Vivemos num País em que ser Músico requer em primeiro lugar um ilustre
livro de contactos de renome, assim como um livro de recibos verdes - esse tão humano
mecanismo de validação e liquidação de valores perfeitamente justo - e em que
apoios estatais recaiem maioritariamente noutras áreas de espectáculo durante
décadas a fio - ou não fosse a tauromaquia uma "prestigiada" e
"nobre arte" que "merece" mais apoio do que qualquer outra
actividade de entretenimento neste País de gente tão cosmopolita e culta! Enquanto
isso, Músicos, Actores, Performers e
todos os que neste momento são afligidos por várias dores provenientes do
Estado, lutam para sobreviver.
Sem concertos, sem
teatros, sem salas de espectáculo abertas, há que arranjar uma alternativa para
se poder ganhar algum dinheiro para que se possa pôr um prato em cima da mesa
ao final do mês. Muitos Músicos adoptaram as redes sociais como forma de
virarem a mesa, de talvez colocarem um Ás na manga ao proporcionar-nos
espectáculos ao Vivo com uma toada mais íntima, enquanto que outros se juntaram
a outros Músicos e criaram temas em conjunto, partilhando o resultado nas
mesmas redes. Muitos se calaram, muitos protestaram, mas todos continuamos na mesma.

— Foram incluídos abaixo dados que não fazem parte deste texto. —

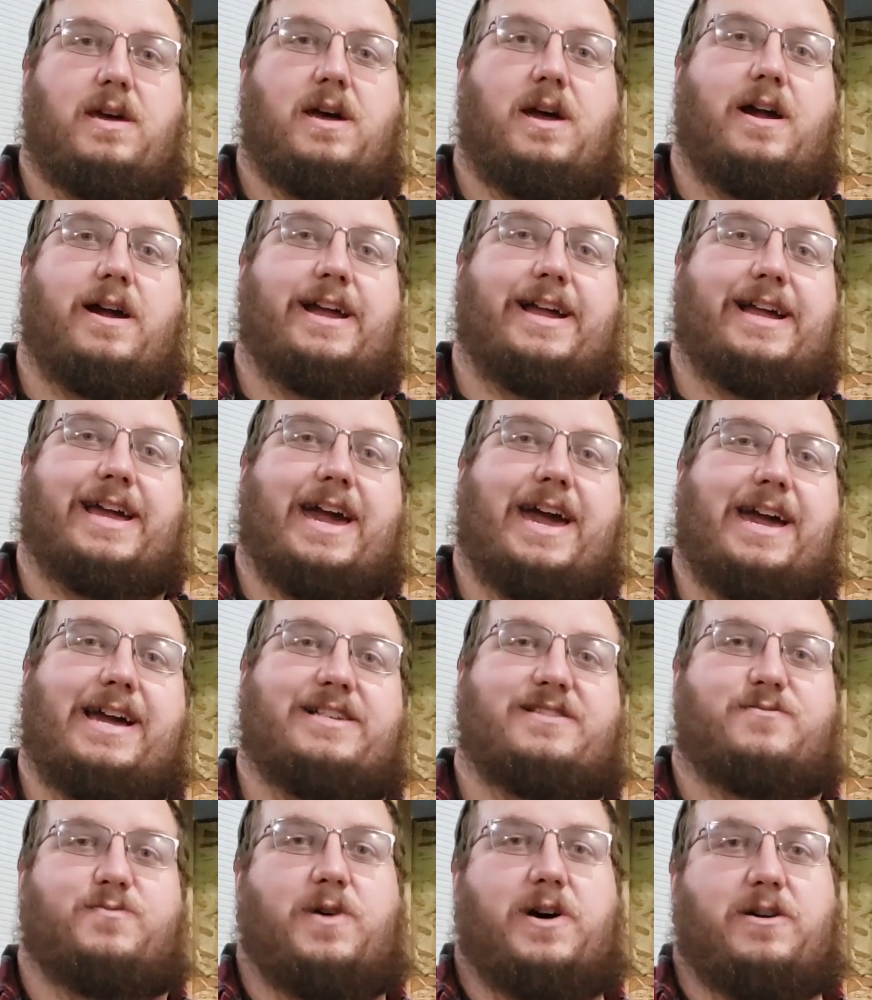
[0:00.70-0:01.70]
Alright
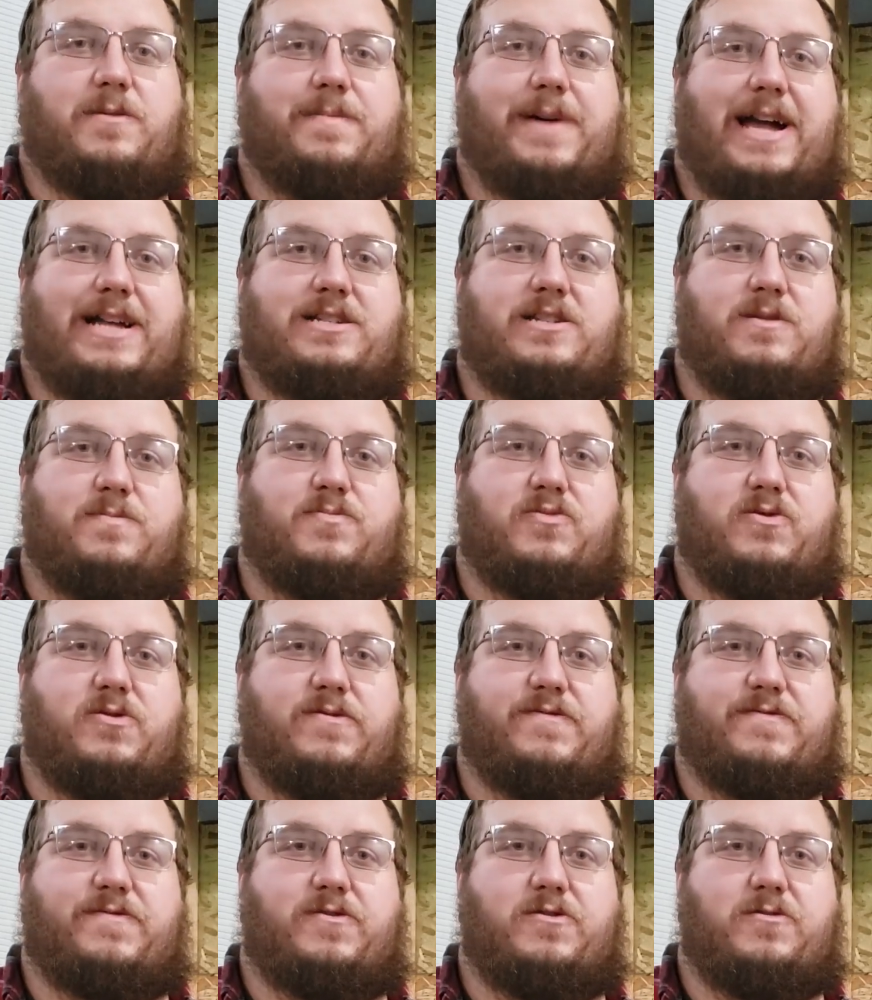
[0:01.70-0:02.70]
guys, welcome back to the
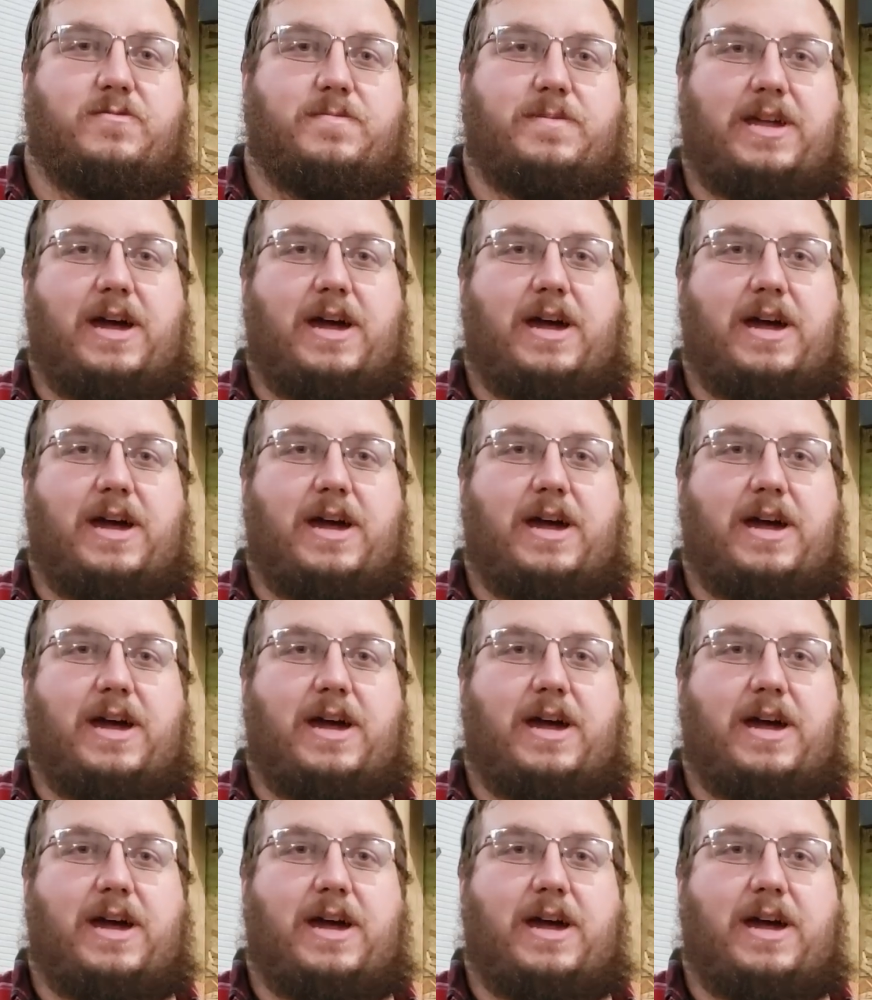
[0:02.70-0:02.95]
proof room.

E aqui já nem falamos de estilos Musicais: todos foram afectados, desde a banda
mais Underground até à mais popular.
Estamos a viver tempos
muito estranhos em que de repente todos se começam a aperceber do quanto
importante é que hajam medidas de prevenção e apoios aos Artistas, aos que
escolheram estudar e praticar Arte de forma a enriquecer a nossa Cultura - e
eis aqui uma contrapartida interessante: os que enriqueceram a nossa Cultura
são os que agora empobrecem por conta dela.
Ingratidão será um termo parco para tudo o que está a ser feito por parte de um
Estado que não sabe o que fazer ou que tem, pelo menos, as prioridades
concentradas noutras vertentes.
Também devemos evidenciar de que não é fácil trabalhar para um Governo.
Por melhores que sejam as intenções - e eu quero acreditar que haja quem as
realmente tenha - não basta só dar um
apoio moral aos que sempre viveram em função do entretenimento do próximo,
mas realmente agir de forma a que novas condições sejam criadas e a Música, o
Teatro, a Dança entre tantas outras Artes performativas possam voltar a ter o
merecido reconhecimento por tudo o que fizeram por Nós e finalmente serem
dignificadas como é devidamente merecido desde há tempo demais."